[Excerpts from a dataset]
::::::::

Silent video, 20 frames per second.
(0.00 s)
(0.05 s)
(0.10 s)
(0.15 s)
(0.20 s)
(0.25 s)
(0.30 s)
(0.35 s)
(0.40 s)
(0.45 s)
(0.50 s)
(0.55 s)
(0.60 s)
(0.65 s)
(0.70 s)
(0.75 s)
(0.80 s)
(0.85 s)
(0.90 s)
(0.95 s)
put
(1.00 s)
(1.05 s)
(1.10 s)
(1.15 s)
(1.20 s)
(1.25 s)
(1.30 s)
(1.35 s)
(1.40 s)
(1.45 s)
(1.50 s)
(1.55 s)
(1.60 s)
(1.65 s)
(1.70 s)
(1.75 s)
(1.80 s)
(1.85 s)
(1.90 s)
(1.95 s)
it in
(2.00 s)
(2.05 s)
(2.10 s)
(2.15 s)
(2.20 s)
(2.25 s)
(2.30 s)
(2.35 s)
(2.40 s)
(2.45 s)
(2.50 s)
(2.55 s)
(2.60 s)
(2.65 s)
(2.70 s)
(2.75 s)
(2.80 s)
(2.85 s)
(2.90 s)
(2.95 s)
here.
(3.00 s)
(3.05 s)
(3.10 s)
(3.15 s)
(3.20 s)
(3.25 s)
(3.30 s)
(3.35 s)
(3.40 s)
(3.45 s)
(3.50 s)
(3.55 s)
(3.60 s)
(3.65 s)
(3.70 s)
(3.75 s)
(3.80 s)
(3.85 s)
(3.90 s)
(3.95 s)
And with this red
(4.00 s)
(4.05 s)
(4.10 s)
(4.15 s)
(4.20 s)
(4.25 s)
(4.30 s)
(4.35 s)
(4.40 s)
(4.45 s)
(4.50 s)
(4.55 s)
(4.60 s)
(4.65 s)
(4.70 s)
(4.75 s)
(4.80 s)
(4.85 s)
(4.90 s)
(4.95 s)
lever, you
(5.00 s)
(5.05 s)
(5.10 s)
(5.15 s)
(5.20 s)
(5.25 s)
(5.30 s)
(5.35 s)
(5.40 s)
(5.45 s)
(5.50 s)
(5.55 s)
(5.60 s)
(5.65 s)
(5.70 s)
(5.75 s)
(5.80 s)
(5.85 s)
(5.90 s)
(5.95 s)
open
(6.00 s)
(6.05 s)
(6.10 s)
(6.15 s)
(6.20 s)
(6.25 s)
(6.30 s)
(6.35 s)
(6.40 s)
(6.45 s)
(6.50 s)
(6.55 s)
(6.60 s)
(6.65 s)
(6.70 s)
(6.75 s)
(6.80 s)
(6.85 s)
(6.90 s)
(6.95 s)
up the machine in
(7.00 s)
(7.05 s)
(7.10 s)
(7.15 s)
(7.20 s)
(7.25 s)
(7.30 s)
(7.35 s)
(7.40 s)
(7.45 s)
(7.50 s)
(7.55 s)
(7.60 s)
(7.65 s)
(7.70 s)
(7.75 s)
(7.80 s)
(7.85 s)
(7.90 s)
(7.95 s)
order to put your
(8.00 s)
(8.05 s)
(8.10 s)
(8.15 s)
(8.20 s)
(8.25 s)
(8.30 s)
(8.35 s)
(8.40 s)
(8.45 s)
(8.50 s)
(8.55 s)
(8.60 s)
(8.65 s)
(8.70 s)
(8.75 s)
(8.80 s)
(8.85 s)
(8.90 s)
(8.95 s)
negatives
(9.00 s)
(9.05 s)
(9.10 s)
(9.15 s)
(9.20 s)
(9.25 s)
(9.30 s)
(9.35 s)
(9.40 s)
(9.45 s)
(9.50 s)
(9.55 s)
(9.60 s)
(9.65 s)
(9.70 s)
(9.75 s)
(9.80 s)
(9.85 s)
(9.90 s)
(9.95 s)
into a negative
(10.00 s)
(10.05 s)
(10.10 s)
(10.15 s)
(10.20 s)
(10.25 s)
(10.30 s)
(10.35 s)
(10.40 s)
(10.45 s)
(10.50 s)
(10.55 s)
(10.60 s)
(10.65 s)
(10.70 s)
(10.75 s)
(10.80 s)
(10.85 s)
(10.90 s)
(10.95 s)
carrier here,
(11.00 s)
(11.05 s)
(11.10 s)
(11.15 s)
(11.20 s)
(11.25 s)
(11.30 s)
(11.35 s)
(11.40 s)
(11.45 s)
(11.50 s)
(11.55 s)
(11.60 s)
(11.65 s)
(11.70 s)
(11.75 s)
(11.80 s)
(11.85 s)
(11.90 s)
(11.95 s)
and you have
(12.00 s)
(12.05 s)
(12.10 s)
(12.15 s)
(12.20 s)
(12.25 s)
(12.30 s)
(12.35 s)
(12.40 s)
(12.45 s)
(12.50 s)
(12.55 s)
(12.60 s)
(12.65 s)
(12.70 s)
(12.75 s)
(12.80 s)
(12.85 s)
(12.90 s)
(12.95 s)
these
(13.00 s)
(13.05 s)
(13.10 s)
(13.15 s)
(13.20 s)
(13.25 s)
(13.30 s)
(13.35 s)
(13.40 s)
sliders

::::::::

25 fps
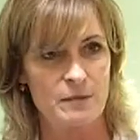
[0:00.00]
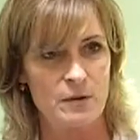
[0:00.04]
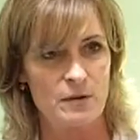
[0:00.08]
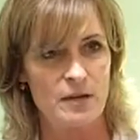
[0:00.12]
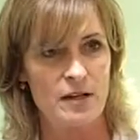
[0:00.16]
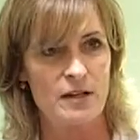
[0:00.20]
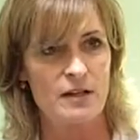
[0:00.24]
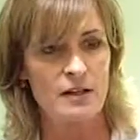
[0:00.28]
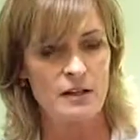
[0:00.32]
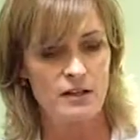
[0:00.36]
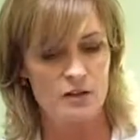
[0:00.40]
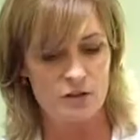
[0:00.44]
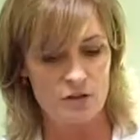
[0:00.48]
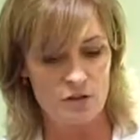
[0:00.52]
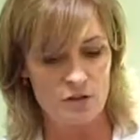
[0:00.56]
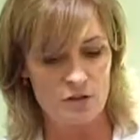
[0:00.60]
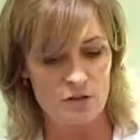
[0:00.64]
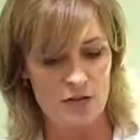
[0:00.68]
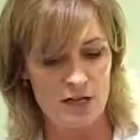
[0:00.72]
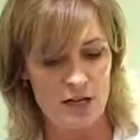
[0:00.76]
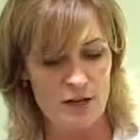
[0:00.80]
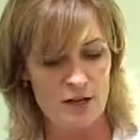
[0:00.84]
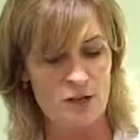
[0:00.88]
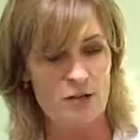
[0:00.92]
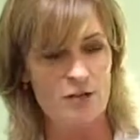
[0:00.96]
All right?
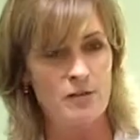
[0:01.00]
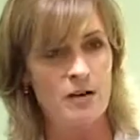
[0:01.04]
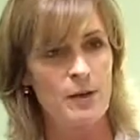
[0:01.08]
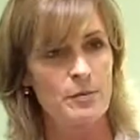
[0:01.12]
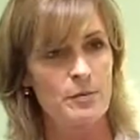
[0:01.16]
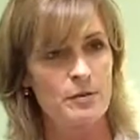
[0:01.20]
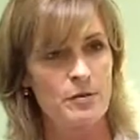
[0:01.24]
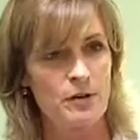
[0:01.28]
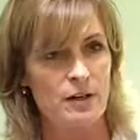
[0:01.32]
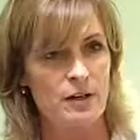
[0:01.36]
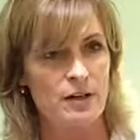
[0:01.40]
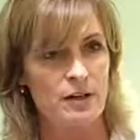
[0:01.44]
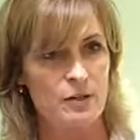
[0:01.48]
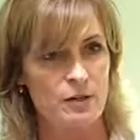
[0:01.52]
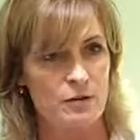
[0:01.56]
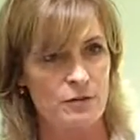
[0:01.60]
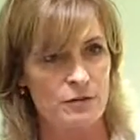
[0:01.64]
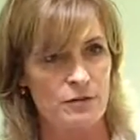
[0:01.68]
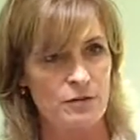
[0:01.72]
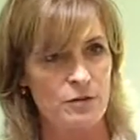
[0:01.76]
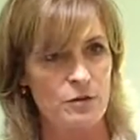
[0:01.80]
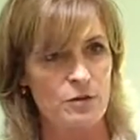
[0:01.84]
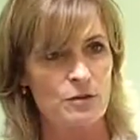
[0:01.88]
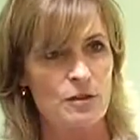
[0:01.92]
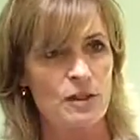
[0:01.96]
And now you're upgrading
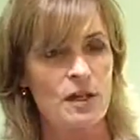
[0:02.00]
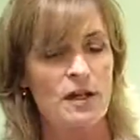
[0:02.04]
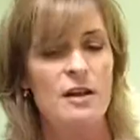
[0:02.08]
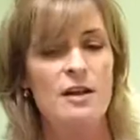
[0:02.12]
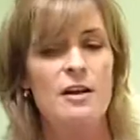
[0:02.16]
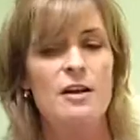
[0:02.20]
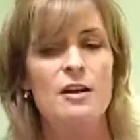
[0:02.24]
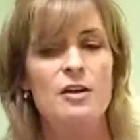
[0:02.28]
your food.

::::::::

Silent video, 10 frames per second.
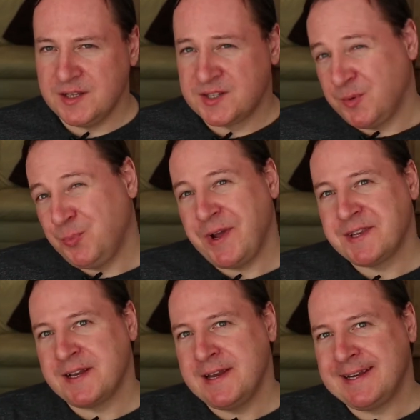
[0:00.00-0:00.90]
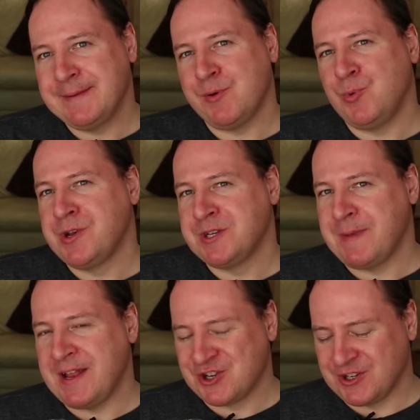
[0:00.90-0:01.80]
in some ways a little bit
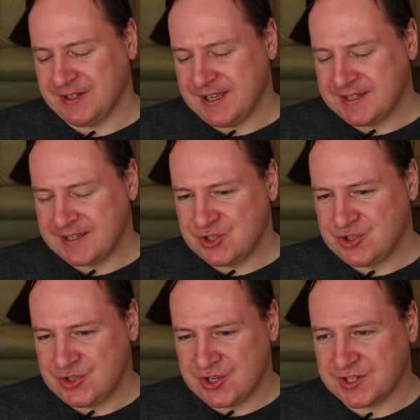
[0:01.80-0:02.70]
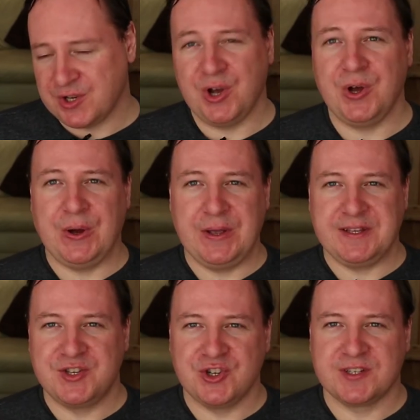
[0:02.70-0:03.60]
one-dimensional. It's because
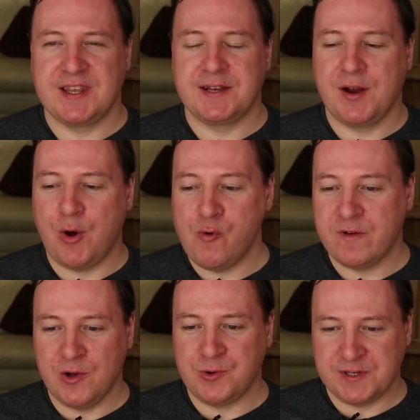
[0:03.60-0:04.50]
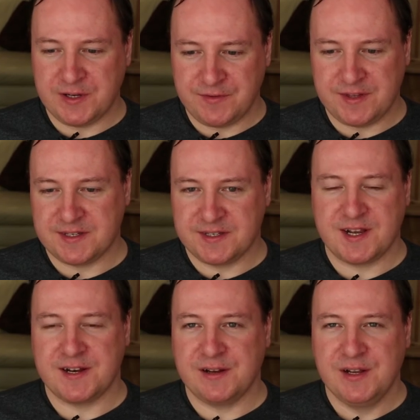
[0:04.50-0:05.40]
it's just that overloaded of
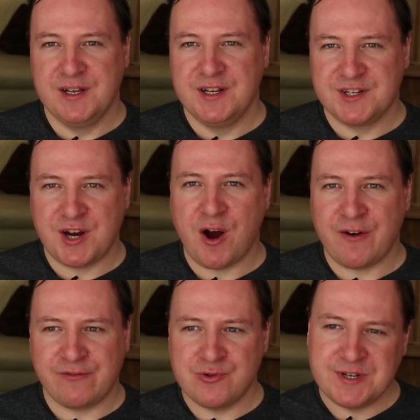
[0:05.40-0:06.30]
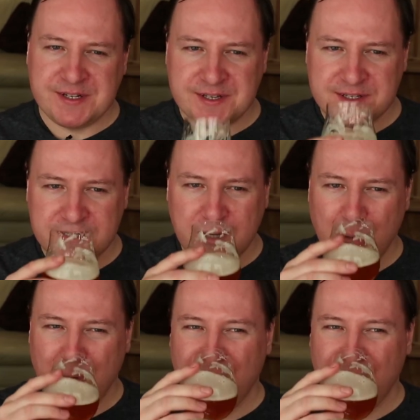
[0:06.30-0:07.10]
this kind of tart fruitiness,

::::::::

● **Activity**
Search the records for the word "video", then list every line that has it.

● **Solution below**
Silent video, 20 frames per second.
Silent video, 10 frames per second.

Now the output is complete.